Every line holding "fillers" should be copied from the records below.

*Listed records*:
_ _ _ _ _ _ _

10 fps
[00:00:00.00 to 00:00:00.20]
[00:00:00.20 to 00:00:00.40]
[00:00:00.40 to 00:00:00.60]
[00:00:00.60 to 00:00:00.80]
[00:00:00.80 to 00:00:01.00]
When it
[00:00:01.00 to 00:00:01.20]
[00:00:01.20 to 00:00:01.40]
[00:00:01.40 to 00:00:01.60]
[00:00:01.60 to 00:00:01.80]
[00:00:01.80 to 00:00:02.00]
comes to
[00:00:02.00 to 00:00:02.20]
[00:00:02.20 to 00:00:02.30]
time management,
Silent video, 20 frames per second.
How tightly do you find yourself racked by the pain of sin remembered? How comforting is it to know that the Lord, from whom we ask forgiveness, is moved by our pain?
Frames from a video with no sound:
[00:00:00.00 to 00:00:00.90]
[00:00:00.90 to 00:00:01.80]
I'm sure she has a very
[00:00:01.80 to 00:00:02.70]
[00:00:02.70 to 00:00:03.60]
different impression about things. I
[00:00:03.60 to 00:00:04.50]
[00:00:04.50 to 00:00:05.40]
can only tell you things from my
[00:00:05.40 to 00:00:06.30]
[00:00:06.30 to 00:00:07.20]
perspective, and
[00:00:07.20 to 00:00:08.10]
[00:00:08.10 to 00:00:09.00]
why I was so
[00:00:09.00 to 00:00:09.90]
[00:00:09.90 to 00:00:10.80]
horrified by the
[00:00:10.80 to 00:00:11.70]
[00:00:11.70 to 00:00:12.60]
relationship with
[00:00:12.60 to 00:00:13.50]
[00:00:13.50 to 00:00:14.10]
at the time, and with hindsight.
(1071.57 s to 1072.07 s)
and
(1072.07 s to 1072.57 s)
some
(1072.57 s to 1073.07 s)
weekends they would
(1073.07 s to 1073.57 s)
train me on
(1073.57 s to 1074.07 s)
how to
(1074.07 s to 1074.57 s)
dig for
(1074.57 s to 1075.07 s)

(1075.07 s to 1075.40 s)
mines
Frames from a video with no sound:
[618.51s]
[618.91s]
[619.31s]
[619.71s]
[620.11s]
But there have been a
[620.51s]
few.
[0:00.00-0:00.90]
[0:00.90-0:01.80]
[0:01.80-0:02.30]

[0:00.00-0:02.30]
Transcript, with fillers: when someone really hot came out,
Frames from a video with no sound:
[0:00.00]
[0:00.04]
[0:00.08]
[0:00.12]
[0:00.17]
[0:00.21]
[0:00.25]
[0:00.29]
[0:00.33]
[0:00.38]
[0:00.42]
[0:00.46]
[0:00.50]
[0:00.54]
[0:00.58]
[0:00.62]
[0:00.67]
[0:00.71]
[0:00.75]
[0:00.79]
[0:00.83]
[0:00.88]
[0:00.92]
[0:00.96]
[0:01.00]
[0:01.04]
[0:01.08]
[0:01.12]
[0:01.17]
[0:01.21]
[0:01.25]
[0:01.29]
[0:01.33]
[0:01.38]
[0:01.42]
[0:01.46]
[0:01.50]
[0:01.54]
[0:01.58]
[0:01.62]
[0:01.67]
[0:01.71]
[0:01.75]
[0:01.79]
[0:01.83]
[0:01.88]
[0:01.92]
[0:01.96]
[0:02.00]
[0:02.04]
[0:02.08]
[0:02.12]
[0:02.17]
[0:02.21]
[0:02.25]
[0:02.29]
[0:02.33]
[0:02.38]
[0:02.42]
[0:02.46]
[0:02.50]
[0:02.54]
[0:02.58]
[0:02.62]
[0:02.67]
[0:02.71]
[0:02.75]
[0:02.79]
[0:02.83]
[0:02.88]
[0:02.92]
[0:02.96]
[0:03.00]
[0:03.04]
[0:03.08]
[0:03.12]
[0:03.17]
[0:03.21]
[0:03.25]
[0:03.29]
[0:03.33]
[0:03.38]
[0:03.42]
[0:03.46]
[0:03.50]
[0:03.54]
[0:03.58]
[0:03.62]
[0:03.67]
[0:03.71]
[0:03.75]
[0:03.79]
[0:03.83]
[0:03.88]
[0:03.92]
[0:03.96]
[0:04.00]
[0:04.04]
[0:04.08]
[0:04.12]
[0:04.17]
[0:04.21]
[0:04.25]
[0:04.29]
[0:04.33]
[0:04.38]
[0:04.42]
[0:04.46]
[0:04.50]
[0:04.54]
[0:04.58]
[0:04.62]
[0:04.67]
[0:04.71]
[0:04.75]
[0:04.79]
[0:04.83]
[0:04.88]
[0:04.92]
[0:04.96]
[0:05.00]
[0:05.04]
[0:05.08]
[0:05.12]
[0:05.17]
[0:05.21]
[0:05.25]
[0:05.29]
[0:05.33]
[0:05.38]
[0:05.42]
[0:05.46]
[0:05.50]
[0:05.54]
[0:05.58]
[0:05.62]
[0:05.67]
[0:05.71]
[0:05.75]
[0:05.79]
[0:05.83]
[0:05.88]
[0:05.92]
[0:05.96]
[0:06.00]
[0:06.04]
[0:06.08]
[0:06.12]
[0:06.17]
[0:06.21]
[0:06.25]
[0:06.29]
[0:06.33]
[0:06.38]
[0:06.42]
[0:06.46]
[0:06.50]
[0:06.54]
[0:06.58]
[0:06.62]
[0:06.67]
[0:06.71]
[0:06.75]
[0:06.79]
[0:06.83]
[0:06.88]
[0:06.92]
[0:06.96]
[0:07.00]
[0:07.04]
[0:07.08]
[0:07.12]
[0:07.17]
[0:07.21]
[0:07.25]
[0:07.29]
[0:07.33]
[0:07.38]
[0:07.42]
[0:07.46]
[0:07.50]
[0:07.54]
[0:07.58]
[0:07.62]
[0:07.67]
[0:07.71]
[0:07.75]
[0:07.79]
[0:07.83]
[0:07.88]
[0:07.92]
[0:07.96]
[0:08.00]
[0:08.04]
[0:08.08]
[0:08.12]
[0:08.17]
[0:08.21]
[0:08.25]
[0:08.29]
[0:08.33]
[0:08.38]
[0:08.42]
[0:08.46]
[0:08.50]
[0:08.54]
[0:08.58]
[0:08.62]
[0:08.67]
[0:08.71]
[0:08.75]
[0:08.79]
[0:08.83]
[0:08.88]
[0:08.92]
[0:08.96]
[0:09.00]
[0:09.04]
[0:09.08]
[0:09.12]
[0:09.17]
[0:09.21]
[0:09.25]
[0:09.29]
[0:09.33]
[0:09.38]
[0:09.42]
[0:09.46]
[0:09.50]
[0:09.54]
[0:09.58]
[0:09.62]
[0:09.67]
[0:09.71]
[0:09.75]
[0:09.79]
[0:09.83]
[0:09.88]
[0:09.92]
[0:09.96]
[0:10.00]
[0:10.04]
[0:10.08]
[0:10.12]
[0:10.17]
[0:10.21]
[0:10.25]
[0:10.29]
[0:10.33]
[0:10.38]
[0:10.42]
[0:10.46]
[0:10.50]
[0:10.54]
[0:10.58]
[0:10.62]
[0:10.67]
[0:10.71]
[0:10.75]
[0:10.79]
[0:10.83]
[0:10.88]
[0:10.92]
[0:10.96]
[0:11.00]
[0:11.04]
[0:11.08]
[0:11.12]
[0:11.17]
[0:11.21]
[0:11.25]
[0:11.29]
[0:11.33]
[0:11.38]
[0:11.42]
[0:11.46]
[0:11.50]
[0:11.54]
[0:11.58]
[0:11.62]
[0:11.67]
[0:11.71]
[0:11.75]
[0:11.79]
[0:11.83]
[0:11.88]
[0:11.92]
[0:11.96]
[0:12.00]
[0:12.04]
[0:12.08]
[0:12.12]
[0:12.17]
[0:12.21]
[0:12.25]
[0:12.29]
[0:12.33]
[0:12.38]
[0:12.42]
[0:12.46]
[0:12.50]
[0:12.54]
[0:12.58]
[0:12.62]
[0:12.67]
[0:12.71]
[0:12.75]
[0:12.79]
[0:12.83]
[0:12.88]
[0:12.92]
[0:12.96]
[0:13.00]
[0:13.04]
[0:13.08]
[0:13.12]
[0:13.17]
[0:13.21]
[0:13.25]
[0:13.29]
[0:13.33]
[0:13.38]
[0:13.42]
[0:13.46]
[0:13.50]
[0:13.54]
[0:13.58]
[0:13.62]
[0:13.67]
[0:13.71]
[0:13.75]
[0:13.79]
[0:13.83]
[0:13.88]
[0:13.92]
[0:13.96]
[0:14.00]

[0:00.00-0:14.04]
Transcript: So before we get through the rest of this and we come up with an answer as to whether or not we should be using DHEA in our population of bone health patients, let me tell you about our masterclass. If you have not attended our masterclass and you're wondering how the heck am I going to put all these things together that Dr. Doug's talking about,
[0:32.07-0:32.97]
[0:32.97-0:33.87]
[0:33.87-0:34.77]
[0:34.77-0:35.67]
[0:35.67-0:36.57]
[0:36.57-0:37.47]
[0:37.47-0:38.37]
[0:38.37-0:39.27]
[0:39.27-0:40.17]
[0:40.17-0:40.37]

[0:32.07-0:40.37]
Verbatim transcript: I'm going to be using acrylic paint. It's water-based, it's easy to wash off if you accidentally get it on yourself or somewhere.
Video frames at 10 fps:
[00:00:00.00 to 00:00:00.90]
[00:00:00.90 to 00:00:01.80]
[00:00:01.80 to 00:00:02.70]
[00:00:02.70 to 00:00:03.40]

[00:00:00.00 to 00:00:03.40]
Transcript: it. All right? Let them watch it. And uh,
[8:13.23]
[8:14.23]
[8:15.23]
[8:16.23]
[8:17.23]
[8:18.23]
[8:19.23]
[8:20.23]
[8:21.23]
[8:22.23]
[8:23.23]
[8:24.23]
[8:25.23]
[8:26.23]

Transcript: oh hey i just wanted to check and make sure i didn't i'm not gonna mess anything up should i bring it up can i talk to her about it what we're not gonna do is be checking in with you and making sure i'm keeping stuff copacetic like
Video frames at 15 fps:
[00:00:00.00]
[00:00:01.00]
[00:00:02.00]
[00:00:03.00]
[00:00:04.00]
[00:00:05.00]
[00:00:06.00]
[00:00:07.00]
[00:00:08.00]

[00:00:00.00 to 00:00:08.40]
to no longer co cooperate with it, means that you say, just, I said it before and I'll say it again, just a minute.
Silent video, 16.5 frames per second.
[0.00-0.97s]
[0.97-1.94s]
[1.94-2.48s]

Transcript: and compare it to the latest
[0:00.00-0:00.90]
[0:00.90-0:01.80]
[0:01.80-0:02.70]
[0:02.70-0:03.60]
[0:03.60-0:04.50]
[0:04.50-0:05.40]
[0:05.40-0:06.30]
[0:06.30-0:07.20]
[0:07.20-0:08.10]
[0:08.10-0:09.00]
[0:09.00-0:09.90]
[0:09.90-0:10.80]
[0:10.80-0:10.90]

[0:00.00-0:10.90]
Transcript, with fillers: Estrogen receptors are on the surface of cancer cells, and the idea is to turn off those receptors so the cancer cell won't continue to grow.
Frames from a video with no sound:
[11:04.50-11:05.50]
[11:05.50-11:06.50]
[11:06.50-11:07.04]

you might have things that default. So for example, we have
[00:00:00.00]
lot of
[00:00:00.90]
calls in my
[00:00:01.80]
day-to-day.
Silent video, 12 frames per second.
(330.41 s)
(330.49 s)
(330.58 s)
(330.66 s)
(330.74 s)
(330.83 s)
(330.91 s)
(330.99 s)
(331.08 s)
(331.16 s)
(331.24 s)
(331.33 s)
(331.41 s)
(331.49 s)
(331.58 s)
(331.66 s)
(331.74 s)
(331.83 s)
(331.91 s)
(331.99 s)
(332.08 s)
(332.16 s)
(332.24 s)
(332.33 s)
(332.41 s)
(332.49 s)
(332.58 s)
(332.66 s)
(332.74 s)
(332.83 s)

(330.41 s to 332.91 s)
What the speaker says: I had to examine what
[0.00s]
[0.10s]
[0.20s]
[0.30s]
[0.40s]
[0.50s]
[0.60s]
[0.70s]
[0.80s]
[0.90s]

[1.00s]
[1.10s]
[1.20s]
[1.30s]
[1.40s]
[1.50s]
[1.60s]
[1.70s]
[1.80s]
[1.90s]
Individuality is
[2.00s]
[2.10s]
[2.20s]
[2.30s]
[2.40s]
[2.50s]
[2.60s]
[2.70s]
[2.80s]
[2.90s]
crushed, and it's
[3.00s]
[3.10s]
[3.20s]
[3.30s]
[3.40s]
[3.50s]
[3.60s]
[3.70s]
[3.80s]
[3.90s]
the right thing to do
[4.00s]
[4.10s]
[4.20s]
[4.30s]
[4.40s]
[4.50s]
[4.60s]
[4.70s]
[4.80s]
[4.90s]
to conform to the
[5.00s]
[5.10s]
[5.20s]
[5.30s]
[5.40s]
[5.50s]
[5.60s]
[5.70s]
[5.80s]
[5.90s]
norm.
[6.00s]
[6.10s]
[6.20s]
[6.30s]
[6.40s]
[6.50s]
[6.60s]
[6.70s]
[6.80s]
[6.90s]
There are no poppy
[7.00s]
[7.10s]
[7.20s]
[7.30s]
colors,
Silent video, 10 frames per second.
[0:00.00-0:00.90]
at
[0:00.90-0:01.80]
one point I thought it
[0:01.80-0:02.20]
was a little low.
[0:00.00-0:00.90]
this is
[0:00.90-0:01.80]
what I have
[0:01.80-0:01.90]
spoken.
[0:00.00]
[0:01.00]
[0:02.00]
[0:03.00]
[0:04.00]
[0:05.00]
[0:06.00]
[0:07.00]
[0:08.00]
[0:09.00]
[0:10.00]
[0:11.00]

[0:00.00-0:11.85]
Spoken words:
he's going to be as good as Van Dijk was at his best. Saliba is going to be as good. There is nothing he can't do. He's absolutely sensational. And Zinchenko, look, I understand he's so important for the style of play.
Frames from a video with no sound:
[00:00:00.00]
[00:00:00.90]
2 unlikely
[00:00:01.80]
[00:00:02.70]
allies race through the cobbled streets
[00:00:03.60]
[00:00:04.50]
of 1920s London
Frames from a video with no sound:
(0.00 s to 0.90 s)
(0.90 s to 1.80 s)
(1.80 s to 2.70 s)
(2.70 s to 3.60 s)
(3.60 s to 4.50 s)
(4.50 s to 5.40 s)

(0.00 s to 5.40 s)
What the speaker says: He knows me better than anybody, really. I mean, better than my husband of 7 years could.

_ _ _ _ _ _ _

*Worked solution*:
Transcript, with fillers: when someone really hot came out,
Transcript, with fillers: Estrogen receptors are on the surface of cancer cells, and the idea is to turn off those receptors so the cancer cell won't continue to grow.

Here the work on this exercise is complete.